There are no memories here. I moved almost immediately after the breakup; not because of it, but for a better strategic advantage. People think I live on the floor above, in the penthouse, but I really live beneath it.

This place only slightly resembles the old one. Mahogany furnishings, red palette, luxury.

It's a different bed. The one I shared with Jason was far too heavy to move, so my father's men hacked it apart and threw it away. It was a beautiful and grand piece of furniture with thick carved posters. 

I remember the red linen we always slept with like it's still here, but it ended up in the box Ginger took to donations. Crimson silk we shared so many nights on, beneath, ruining.

The room is bigger and emptier and cold. The balcony is vast and Levi and Kira love it, but it is no place for me to garden. The TV is too low for me to watch Big Bang Theory comfortably and the office has no window for me to gaze out and remind myself what I am working to protect.
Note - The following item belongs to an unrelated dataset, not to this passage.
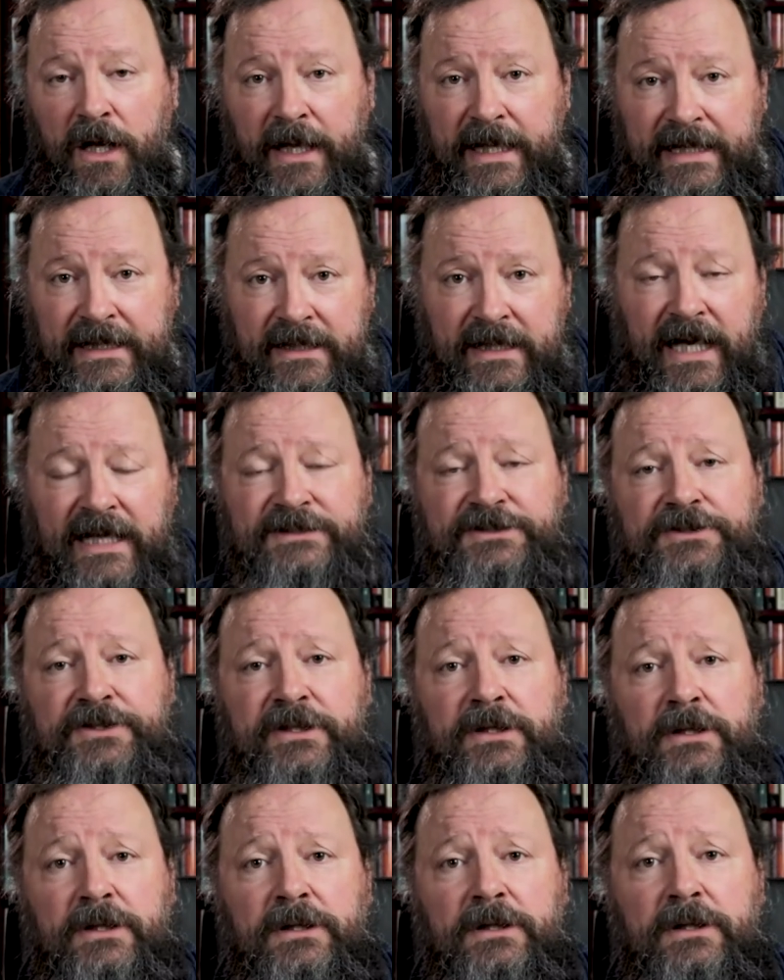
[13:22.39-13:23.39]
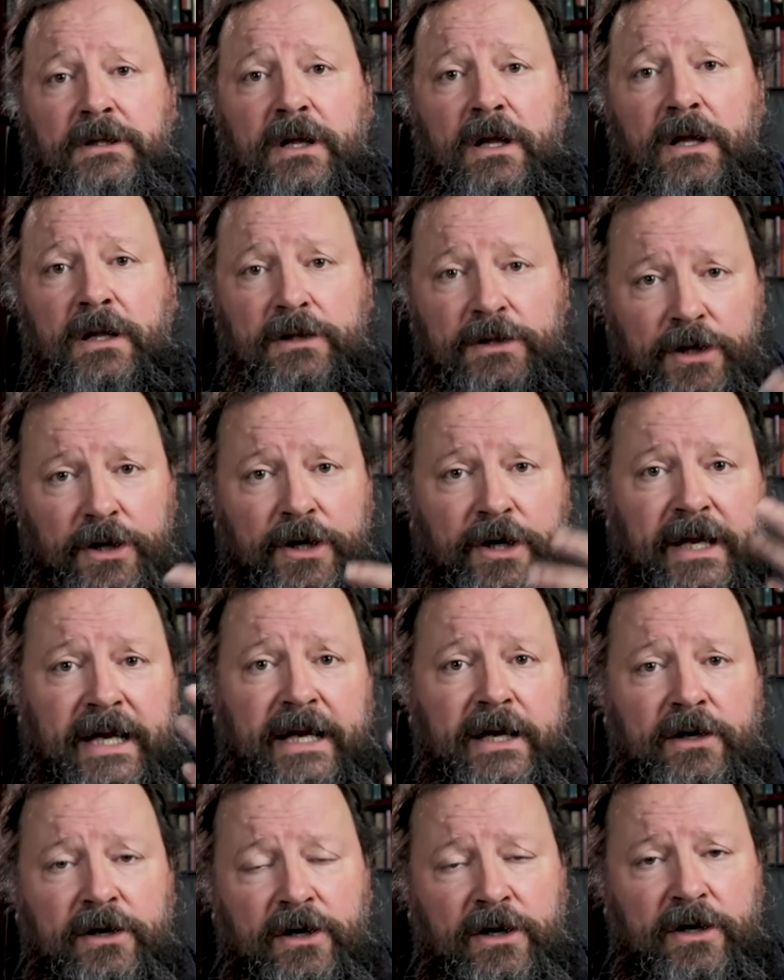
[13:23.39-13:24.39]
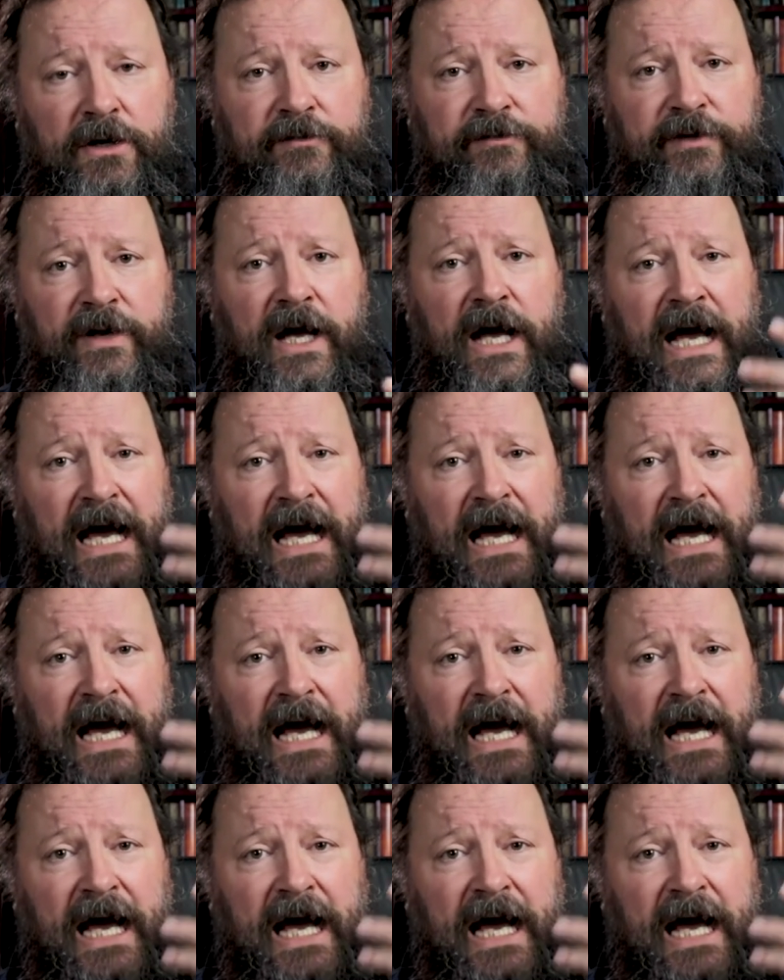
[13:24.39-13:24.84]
industrial learning curve,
My old apartment was warm. The balcony fit my plants, Levi and Kira perfectly. The TV was at direct eye-level and my office has two big windows.

And it had him. The smell of him- of leather, cigarettes and whiskey. This place smells like cleaning fluid. 

I want my child to grow up in a place of love. To giggle on the balcony as Levi and Kira enthusiastically fetch the balls they throw. To complain about Jason's smoking, to call Bruce Grandpa and my father Dzyedooshka. To have their uncles and aunties fight over who is the favourite. 

I want my child's father to be a father. To help me tell them that they descend from a line of heroes. To help me tell them they also descend from a line of gangsters. To tell them that I killed their biological grandmother, but Selina will do her best to take up the position.

I want to do this with him, in our home.

Instead I am alone in a strange place.

Well, not entirely alone. 

When the inner-lining of his jacket presses against my stomach, I imagine it's really him. Like he's there, smiling, giant calloused hand gently pushing my shirt up and hoping for a kick. To lie down, as I am doing now, and curl around me, whispering to our future.

Instead I lie coiled in on my side, desperately clutching his jacket around me. One of the two things in this apartment resembling him.

I press the collar to my face, breath it in slowly. Him. Jason.

When I breath out it is a shuddering cry, cutting the silence as I continue to sob into the night.